Pick up at the line with "[2:37.03-2:38.08]". Write it out exactly, along with each later line through the end of the data, and nothing more.
┏━━
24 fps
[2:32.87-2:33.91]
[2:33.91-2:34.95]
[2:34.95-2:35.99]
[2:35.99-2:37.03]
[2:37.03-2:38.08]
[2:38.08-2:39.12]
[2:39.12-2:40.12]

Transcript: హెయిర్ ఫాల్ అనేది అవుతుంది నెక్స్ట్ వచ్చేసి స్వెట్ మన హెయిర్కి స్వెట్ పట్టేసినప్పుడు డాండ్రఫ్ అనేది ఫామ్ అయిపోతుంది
┗━━
▸ **OUTPUT FOR THIS EXERCISE**
[2:37.03-2:38.08]
[2:38.08-2:39.12]
[2:39.12-2:40.12]

Transcript: హెయిర్ ఫాల్ అనేది అవుతుంది నెక్స్ట్ వచ్చేసి స్వెట్ మన హెయిర్కి స్వెట్ పట్టేసినప్పుడు డాండ్రఫ్ అనేది ఫామ్ అయిపోతుంది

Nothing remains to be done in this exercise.